╭──
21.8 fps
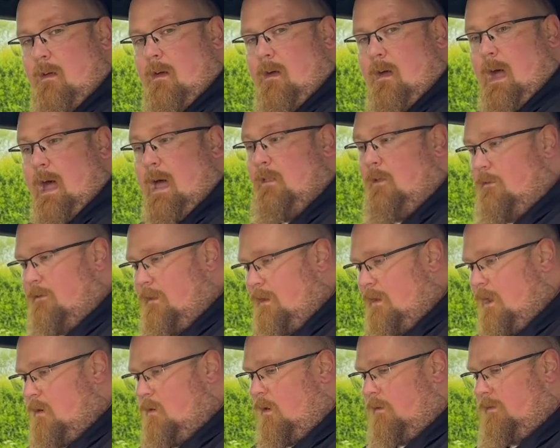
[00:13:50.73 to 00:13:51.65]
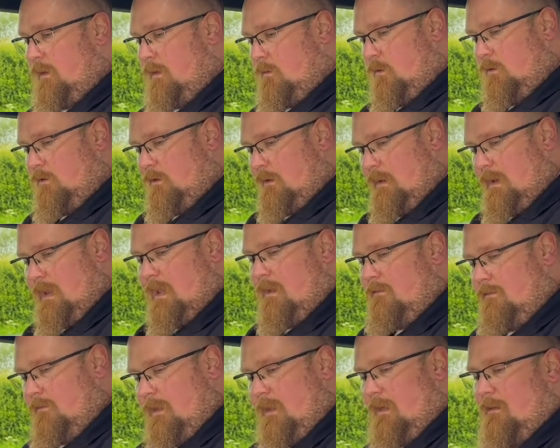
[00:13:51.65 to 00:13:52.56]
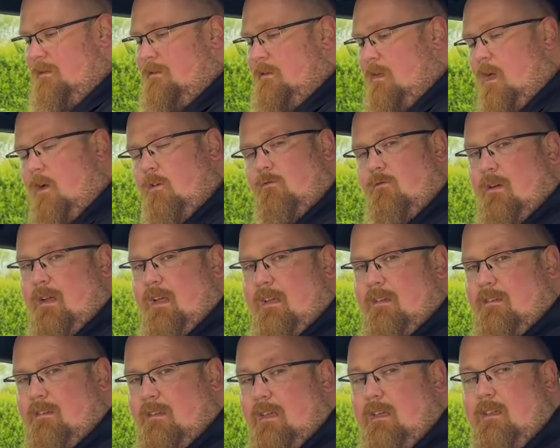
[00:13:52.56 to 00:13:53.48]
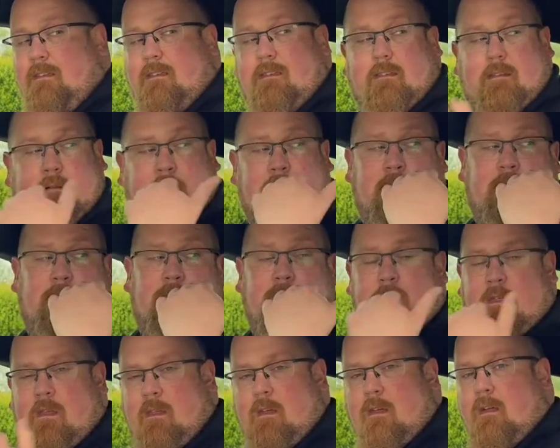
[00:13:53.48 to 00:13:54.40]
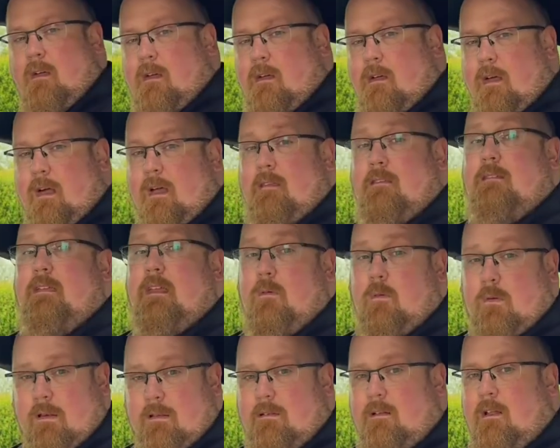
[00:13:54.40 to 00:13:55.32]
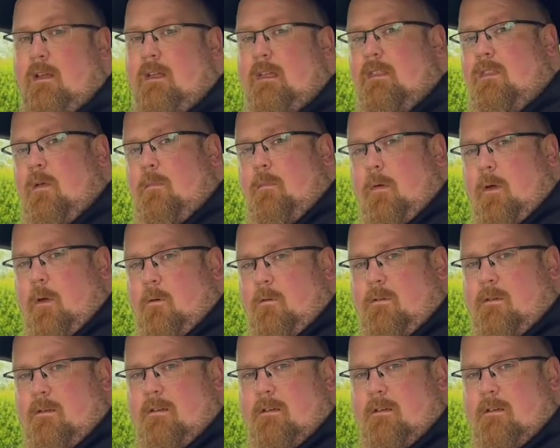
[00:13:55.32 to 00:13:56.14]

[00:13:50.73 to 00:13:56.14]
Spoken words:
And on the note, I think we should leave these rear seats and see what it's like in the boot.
╰──
* Problem to work on *
Your copy should hold only the lines running from the one that contains "[00:13:51.65 to 00:13:52.56]" through the final line of the data; transcribe them exactly, both ends included, and leave pictures out.

* Answer for the task *
[00:13:51.65 to 00:13:52.56]
[00:13:52.56 to 00:13:53.48]
[00:13:53.48 to 00:13:54.40]
[00:13:54.40 to 00:13:55.32]
[00:13:55.32 to 00:13:56.14]

[00:13:50.73 to 00:13:56.14]
Spoken words:
And on the note, I think we should leave these rear seats and see what it's like in the boot.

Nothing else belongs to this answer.